- **Work instruction**
Below is a block of entries, which should be copied verbatim apart from the pictures.

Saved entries
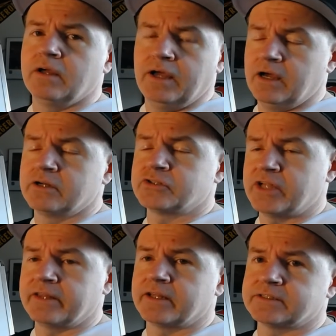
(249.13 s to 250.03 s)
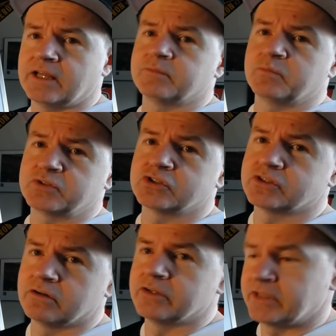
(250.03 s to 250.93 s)
I understand that sentiment, but you're
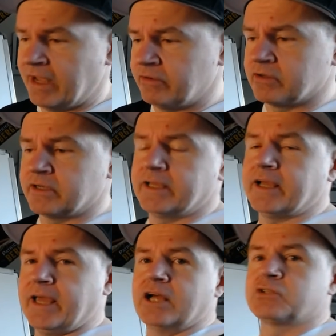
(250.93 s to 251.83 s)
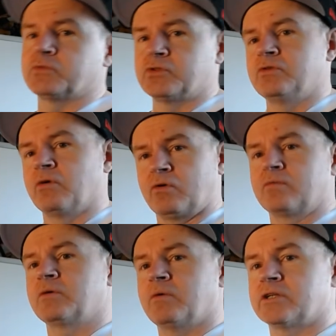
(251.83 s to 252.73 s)
still, now you're going to get casuals who don't
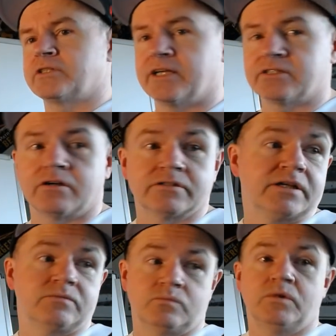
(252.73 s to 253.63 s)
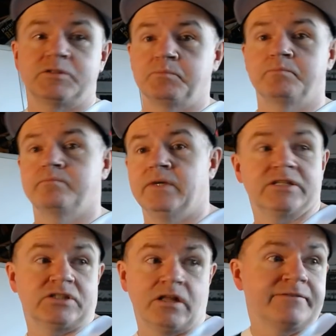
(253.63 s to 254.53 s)
normally watch NASCAR saying, well, it's,
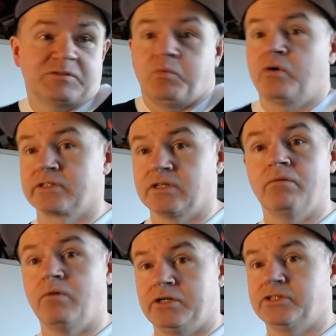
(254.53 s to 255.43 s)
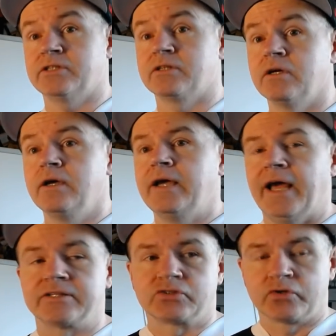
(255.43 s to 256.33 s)
it's live sports, I'll watch it.
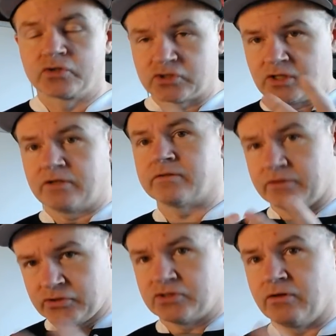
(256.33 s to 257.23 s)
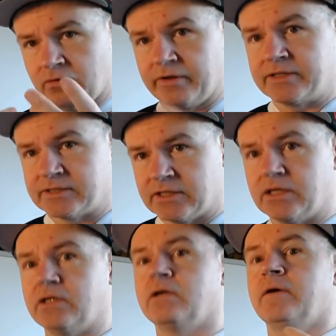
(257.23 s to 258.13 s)
And so you're still, you're still going to
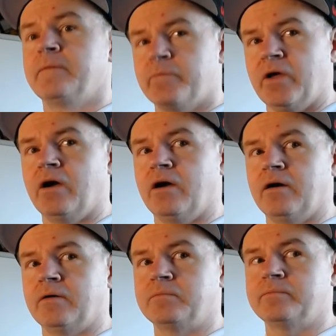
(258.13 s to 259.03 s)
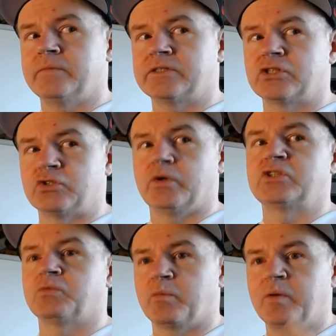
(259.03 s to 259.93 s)
see... Um, a
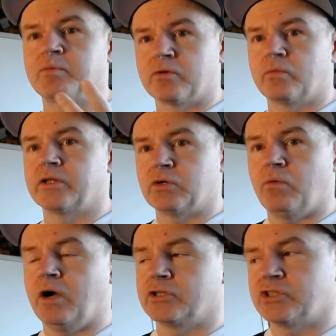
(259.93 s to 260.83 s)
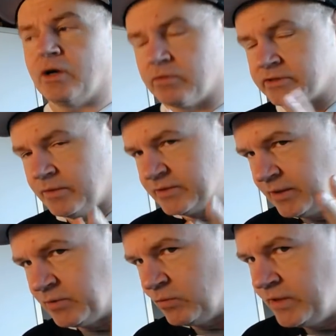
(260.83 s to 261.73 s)
situation where people are willing to watch. Now, where W
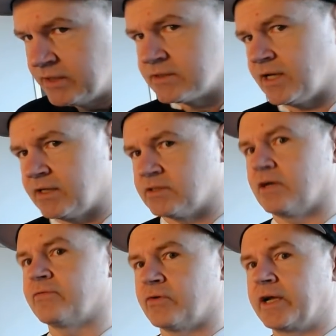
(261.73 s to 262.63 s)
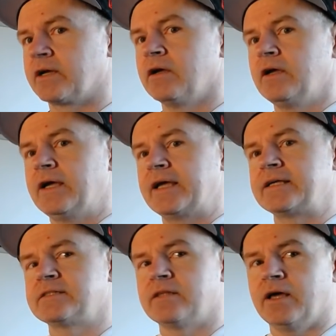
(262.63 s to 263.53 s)
W E has had suffering
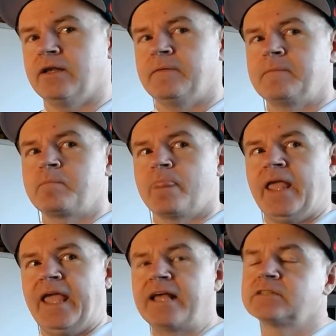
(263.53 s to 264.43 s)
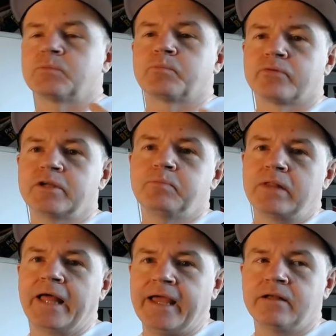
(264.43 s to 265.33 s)
is that it's a
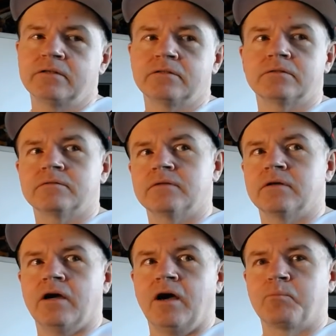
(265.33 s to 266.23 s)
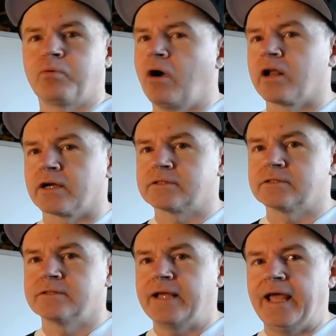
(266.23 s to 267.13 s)
pre-planned uh,
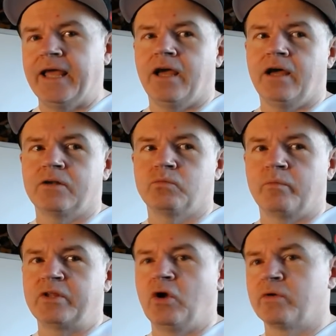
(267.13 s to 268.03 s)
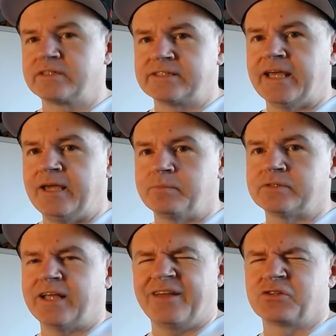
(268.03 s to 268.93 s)
product. And when we know it's
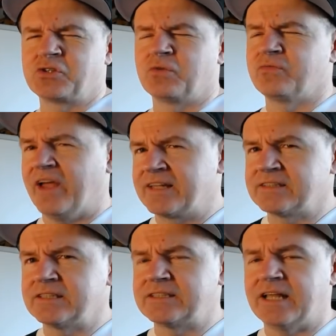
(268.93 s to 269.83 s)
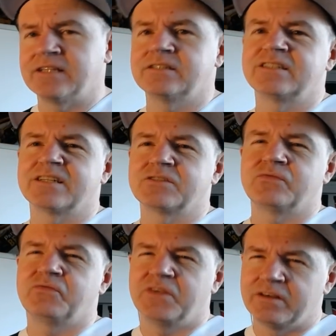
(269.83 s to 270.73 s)
taped and there's no fans in attendance, it doesn't
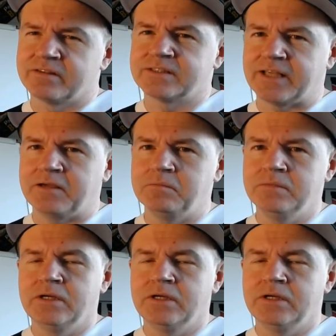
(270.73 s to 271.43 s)
feel the same.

- **Solved problem**
(249.13 s to 250.03 s)
(250.03 s to 250.93 s)
I understand that sentiment, but you're
(250.93 s to 251.83 s)
(251.83 s to 252.73 s)
still, now you're going to get casuals who don't
(252.73 s to 253.63 s)
(253.63 s to 254.53 s)
normally watch NASCAR saying, well, it's,
(254.53 s to 255.43 s)
(255.43 s to 256.33 s)
it's live sports, I'll watch it.
(256.33 s to 257.23 s)
(257.23 s to 258.13 s)
And so you're still, you're still going to
(258.13 s to 259.03 s)
(259.03 s to 259.93 s)
see... Um, a
(259.93 s to 260.83 s)
(260.83 s to 261.73 s)
situation where people are willing to watch. Now, where W
(261.73 s to 262.63 s)
(262.63 s to 263.53 s)
W E has had suffering
(263.53 s to 264.43 s)
(264.43 s to 265.33 s)
is that it's a
(265.33 s to 266.23 s)
(266.23 s to 267.13 s)
pre-planned uh,
(267.13 s to 268.03 s)
(268.03 s to 268.93 s)
product. And when we know it's
(268.93 s to 269.83 s)
(269.83 s to 270.73 s)
taped and there's no fans in attendance, it doesn't
(270.73 s to 271.43 s)
feel the same.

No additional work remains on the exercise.